↓
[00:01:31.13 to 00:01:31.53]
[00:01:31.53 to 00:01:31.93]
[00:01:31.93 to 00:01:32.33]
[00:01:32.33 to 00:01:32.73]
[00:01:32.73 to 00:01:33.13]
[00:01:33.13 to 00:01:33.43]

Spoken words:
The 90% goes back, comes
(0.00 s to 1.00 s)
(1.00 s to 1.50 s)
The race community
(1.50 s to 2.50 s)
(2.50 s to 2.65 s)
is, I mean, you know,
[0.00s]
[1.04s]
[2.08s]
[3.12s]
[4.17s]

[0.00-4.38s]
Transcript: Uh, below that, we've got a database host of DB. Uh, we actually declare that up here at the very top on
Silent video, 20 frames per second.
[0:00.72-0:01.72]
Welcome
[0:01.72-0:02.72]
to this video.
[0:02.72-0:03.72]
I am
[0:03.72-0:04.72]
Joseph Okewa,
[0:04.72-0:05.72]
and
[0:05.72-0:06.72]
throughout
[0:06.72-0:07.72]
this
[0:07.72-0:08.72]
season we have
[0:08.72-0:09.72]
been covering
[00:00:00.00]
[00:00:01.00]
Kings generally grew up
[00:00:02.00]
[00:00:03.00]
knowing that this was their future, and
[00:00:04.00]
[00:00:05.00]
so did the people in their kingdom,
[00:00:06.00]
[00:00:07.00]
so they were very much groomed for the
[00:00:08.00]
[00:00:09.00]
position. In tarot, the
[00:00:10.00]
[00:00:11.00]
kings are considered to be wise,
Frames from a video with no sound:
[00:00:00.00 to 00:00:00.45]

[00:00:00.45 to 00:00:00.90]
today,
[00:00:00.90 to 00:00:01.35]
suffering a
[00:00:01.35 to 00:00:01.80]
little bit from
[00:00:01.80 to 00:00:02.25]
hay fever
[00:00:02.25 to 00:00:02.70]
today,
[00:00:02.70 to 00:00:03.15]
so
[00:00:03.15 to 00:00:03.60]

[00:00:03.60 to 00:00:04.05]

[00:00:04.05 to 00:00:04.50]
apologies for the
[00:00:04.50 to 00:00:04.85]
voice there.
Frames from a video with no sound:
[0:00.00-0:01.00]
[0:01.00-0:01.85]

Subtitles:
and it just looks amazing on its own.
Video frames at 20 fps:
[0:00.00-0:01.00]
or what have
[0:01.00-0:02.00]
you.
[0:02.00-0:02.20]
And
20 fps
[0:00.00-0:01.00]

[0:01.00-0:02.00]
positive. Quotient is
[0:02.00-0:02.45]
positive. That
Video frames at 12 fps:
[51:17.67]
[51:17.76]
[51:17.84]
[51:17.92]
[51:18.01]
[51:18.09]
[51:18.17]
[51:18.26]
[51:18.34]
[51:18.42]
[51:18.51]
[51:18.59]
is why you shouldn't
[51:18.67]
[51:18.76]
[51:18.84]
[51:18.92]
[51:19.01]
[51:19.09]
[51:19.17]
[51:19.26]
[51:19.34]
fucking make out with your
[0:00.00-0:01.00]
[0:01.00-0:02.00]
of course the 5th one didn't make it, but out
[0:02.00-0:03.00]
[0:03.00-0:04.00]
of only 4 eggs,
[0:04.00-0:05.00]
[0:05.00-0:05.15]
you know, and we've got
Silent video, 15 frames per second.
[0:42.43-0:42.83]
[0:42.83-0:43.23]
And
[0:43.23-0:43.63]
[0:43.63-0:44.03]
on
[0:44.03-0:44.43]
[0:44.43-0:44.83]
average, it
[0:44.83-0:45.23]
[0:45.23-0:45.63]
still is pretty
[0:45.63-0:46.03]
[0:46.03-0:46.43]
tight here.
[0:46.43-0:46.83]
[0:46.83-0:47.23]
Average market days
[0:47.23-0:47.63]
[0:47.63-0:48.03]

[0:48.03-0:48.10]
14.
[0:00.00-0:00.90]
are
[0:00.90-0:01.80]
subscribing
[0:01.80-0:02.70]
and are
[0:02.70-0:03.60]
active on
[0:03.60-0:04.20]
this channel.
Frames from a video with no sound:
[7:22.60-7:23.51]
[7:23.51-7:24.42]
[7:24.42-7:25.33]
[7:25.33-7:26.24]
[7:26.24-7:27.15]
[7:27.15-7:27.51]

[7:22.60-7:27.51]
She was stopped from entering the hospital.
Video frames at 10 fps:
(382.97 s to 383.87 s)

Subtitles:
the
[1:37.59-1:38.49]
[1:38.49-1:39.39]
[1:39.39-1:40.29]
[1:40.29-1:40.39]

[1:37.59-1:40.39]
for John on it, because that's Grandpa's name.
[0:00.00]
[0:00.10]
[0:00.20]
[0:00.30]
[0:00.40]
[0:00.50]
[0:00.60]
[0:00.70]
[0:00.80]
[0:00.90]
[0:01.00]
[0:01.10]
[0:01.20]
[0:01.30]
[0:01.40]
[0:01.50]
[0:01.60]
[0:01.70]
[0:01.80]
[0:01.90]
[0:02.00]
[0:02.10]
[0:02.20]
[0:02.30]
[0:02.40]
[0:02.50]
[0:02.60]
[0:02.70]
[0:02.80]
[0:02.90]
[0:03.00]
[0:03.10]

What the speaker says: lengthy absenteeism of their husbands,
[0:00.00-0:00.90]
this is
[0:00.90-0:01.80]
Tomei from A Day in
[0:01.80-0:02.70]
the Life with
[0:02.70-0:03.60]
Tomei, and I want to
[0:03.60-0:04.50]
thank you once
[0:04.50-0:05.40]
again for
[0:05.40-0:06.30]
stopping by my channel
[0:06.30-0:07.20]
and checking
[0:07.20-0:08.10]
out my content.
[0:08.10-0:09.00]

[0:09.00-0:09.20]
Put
↑
PROBLEM TO WORK ON: Write out all the records again, exactly as they appear.

RESPONSE TO THE EXERCISE:
[00:01:31.13 to 00:01:31.53]
[00:01:31.53 to 00:01:31.93]
[00:01:31.93 to 00:01:32.33]
[00:01:32.33 to 00:01:32.73]
[00:01:32.73 to 00:01:33.13]
[00:01:33.13 to 00:01:33.43]

Spoken words:
The 90% goes back, comes
(0.00 s to 1.00 s)
(1.00 s to 1.50 s)
The race community
(1.50 s to 2.50 s)
(2.50 s to 2.65 s)
is, I mean, you know,
[0.00s]
[1.04s]
[2.08s]
[3.12s]
[4.17s]

[0.00-4.38s]
Transcript: Uh, below that, we've got a database host of DB. Uh, we actually declare that up here at the very top on
Silent video, 20 frames per second.
[0:00.72-0:01.72]
Welcome
[0:01.72-0:02.72]
to this video.
[0:02.72-0:03.72]
I am
[0:03.72-0:04.72]
Joseph Okewa,
[0:04.72-0:05.72]
and
[0:05.72-0:06.72]
throughout
[0:06.72-0:07.72]
this
[0:07.72-0:08.72]
season we have
[0:08.72-0:09.72]
been covering
[00:00:00.00]
[00:00:01.00]
Kings generally grew up
[00:00:02.00]
[00:00:03.00]
knowing that this was their future, and
[00:00:04.00]
[00:00:05.00]
so did the people in their kingdom,
[00:00:06.00]
[00:00:07.00]
so they were very much groomed for the
[00:00:08.00]
[00:00:09.00]
position. In tarot, the
[00:00:10.00]
[00:00:11.00]
kings are considered to be wise,
Frames from a video with no sound:
[00:00:00.00 to 00:00:00.45]

[00:00:00.45 to 00:00:00.90]
today,
[00:00:00.90 to 00:00:01.35]
suffering a
[00:00:01.35 to 00:00:01.80]
little bit from
[00:00:01.80 to 00:00:02.25]
hay fever
[00:00:02.25 to 00:00:02.70]
today,
[00:00:02.70 to 00:00:03.15]
so
[00:00:03.15 to 00:00:03.60]

[00:00:03.60 to 00:00:04.05]

[00:00:04.05 to 00:00:04.50]
apologies for the
[00:00:04.50 to 00:00:04.85]
voice there.
Frames from a video with no sound:
[0:00.00-0:01.00]
[0:01.00-0:01.85]

Subtitles:
and it just looks amazing on its own.
Video frames at 20 fps:
[0:00.00-0:01.00]
or what have
[0:01.00-0:02.00]
you.
[0:02.00-0:02.20]
And
20 fps
[0:00.00-0:01.00]

[0:01.00-0:02.00]
positive. Quotient is
[0:02.00-0:02.45]
positive. That
Video frames at 12 fps:
[51:17.67]
[51:17.76]
[51:17.84]
[51:17.92]
[51:18.01]
[51:18.09]
[51:18.17]
[51:18.26]
[51:18.34]
[51:18.42]
[51:18.51]
[51:18.59]
is why you shouldn't
[51:18.67]
[51:18.76]
[51:18.84]
[51:18.92]
[51:19.01]
[51:19.09]
[51:19.17]
[51:19.26]
[51:19.34]
fucking make out with your
[0:00.00-0:01.00]
[0:01.00-0:02.00]
of course the 5th one didn't make it, but out
[0:02.00-0:03.00]
[0:03.00-0:04.00]
of only 4 eggs,
[0:04.00-0:05.00]
[0:05.00-0:05.15]
you know, and we've got
Silent video, 15 frames per second.
[0:42.43-0:42.83]
[0:42.83-0:43.23]
And
[0:43.23-0:43.63]
[0:43.63-0:44.03]
on
[0:44.03-0:44.43]
[0:44.43-0:44.83]
average, it
[0:44.83-0:45.23]
[0:45.23-0:45.63]
still is pretty
[0:45.63-0:46.03]
[0:46.03-0:46.43]
tight here.
[0:46.43-0:46.83]
[0:46.83-0:47.23]
Average market days
[0:47.23-0:47.63]
[0:47.63-0:48.03]

[0:48.03-0:48.10]
14.
[0:00.00-0:00.90]
are
[0:00.90-0:01.80]
subscribing
[0:01.80-0:02.70]
and are
[0:02.70-0:03.60]
active on
[0:03.60-0:04.20]
this channel.
Frames from a video with no sound:
[7:22.60-7:23.51]
[7:23.51-7:24.42]
[7:24.42-7:25.33]
[7:25.33-7:26.24]
[7:26.24-7:27.15]
[7:27.15-7:27.51]

[7:22.60-7:27.51]
She was stopped from entering the hospital.
Video frames at 10 fps:
(382.97 s to 383.87 s)

Subtitles:
the
[1:37.59-1:38.49]
[1:38.49-1:39.39]
[1:39.39-1:40.29]
[1:40.29-1:40.39]

[1:37.59-1:40.39]
for John on it, because that's Grandpa's name.
[0:00.00]
[0:00.10]
[0:00.20]
[0:00.30]
[0:00.40]
[0:00.50]
[0:00.60]
[0:00.70]
[0:00.80]
[0:00.90]
[0:01.00]
[0:01.10]
[0:01.20]
[0:01.30]
[0:01.40]
[0:01.50]
[0:01.60]
[0:01.70]
[0:01.80]
[0:01.90]
[0:02.00]
[0:02.10]
[0:02.20]
[0:02.30]
[0:02.40]
[0:02.50]
[0:02.60]
[0:02.70]
[0:02.80]
[0:02.90]
[0:03.00]
[0:03.10]

What the speaker says: lengthy absenteeism of their husbands,
[0:00.00-0:00.90]
this is
[0:00.90-0:01.80]
Tomei from A Day in
[0:01.80-0:02.70]
the Life with
[0:02.70-0:03.60]
Tomei, and I want to
[0:03.60-0:04.50]
thank you once
[0:04.50-0:05.40]
again for
[0:05.40-0:06.30]
stopping by my channel
[0:06.30-0:07.20]
and checking
[0:07.20-0:08.10]
out my content.
[0:08.10-0:09.00]

[0:09.00-0:09.20]
Put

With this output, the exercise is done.